* [PROBLEM STATEMENT]
Below are entries; repeat exactly, and nothing else, the lines from the one holding "[0:01.80-0:02.70]" through the one holding "Verbatim transcript: इसने", inclusive. Leave the pictures out.

——————

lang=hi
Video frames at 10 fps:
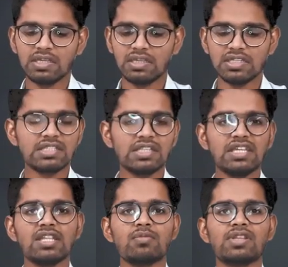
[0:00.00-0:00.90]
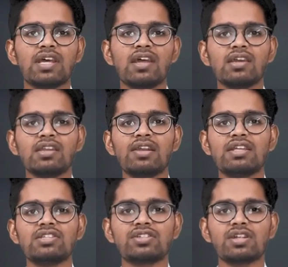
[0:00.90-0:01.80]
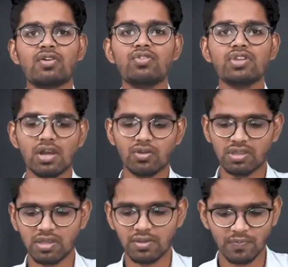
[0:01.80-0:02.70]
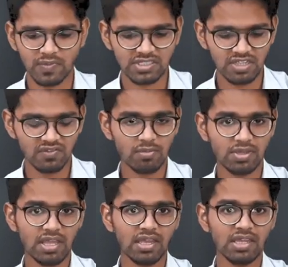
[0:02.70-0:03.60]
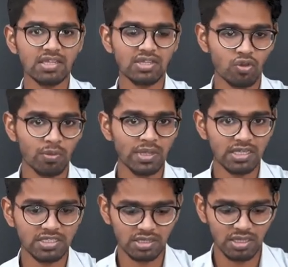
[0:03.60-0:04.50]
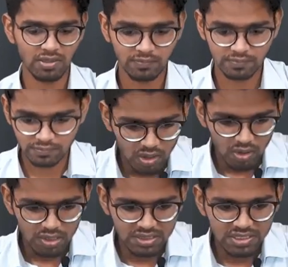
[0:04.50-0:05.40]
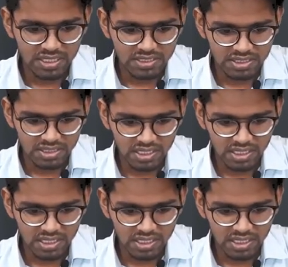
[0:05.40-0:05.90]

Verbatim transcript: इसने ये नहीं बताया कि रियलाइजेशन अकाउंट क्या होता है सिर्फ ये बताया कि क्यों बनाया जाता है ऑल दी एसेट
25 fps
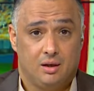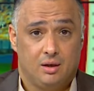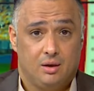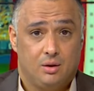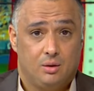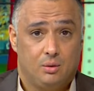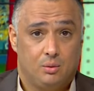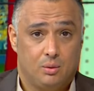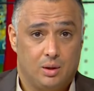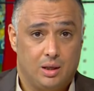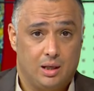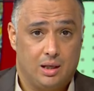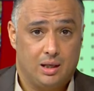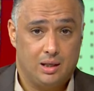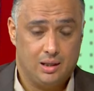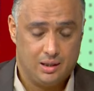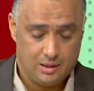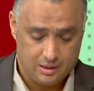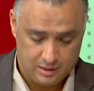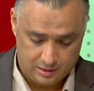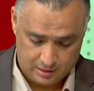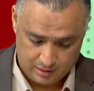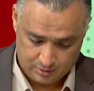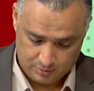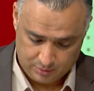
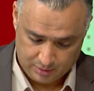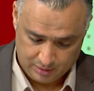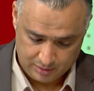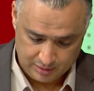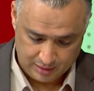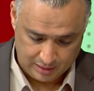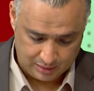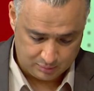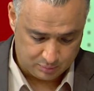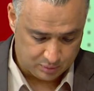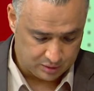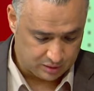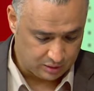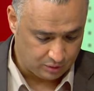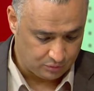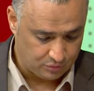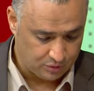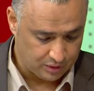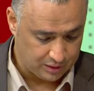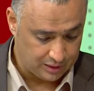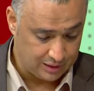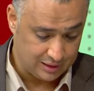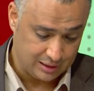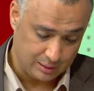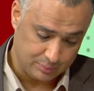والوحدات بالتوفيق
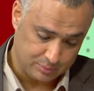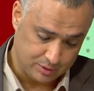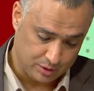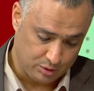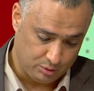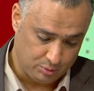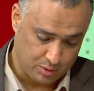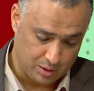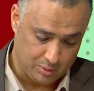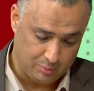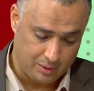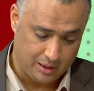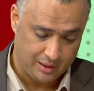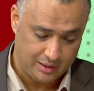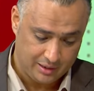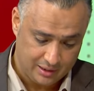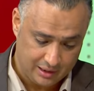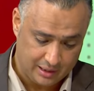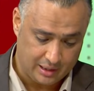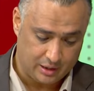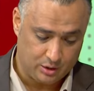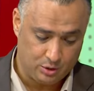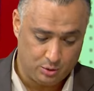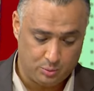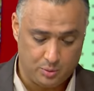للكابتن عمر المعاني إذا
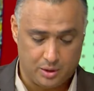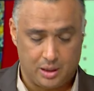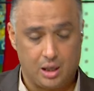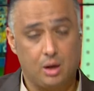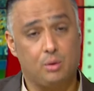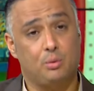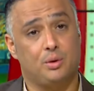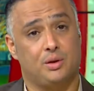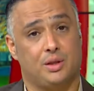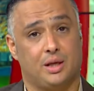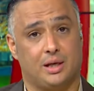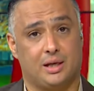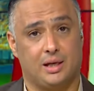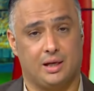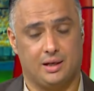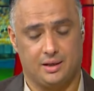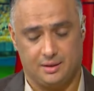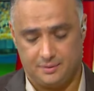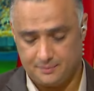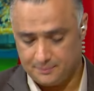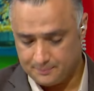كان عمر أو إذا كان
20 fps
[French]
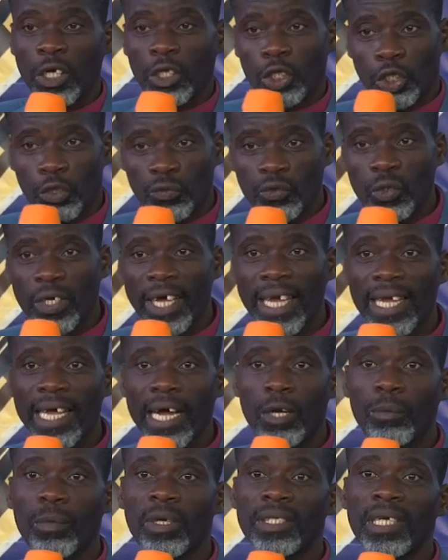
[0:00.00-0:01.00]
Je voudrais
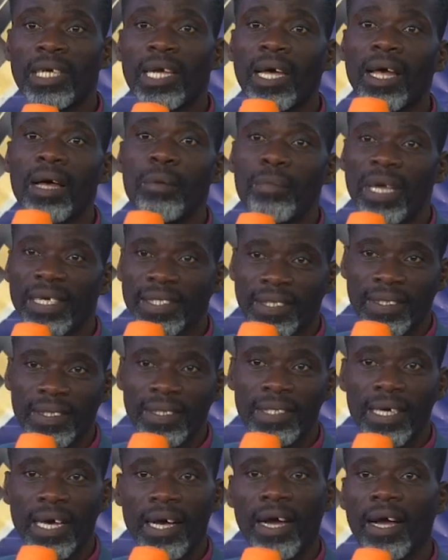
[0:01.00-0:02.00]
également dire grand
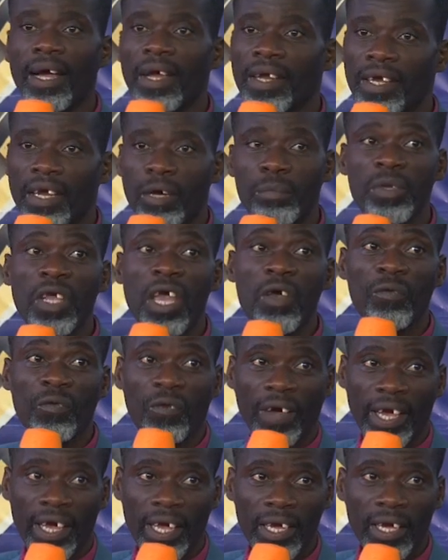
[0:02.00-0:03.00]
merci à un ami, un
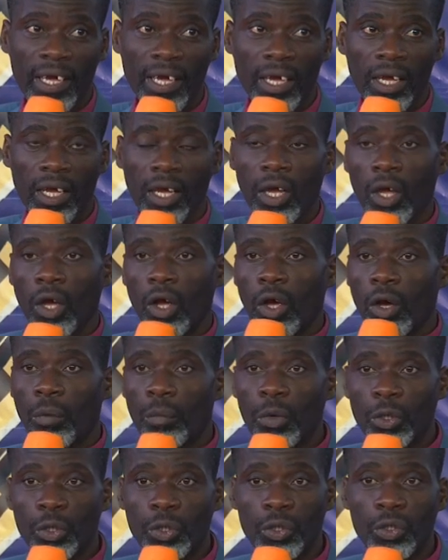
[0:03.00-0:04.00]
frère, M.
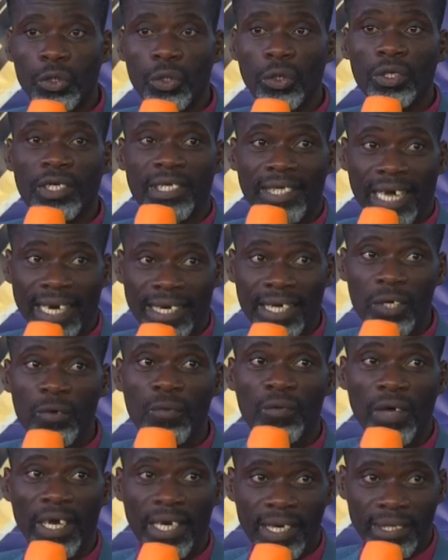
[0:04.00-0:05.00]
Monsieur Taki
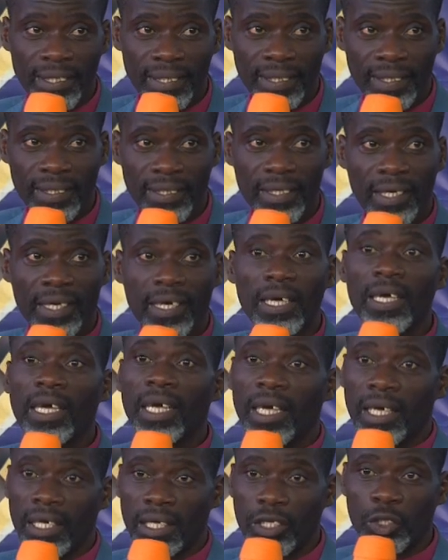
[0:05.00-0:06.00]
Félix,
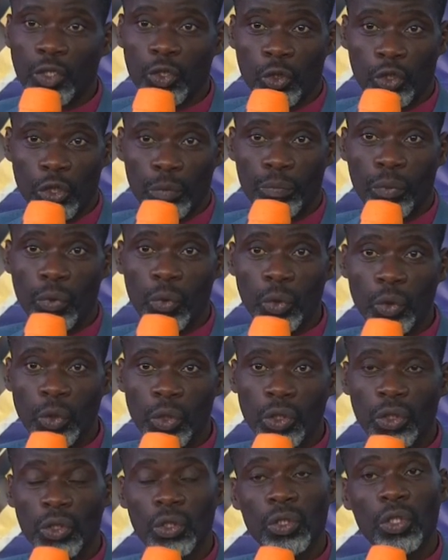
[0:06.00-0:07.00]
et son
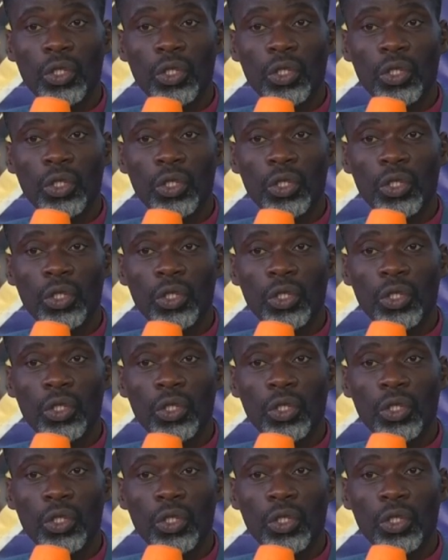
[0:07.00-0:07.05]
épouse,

——————

* [ANSWER BELOW]
[0:01.80-0:02.70]
[0:02.70-0:03.60]
[0:03.60-0:04.50]
[0:04.50-0:05.40]
[0:05.40-0:05.90]

Verbatim transcript: इसने ये नहीं बताया कि रियलाइजेशन अकाउंट क्या होता है सिर्फ ये बताया कि क्यों बनाया जाता है ऑल दी एसेट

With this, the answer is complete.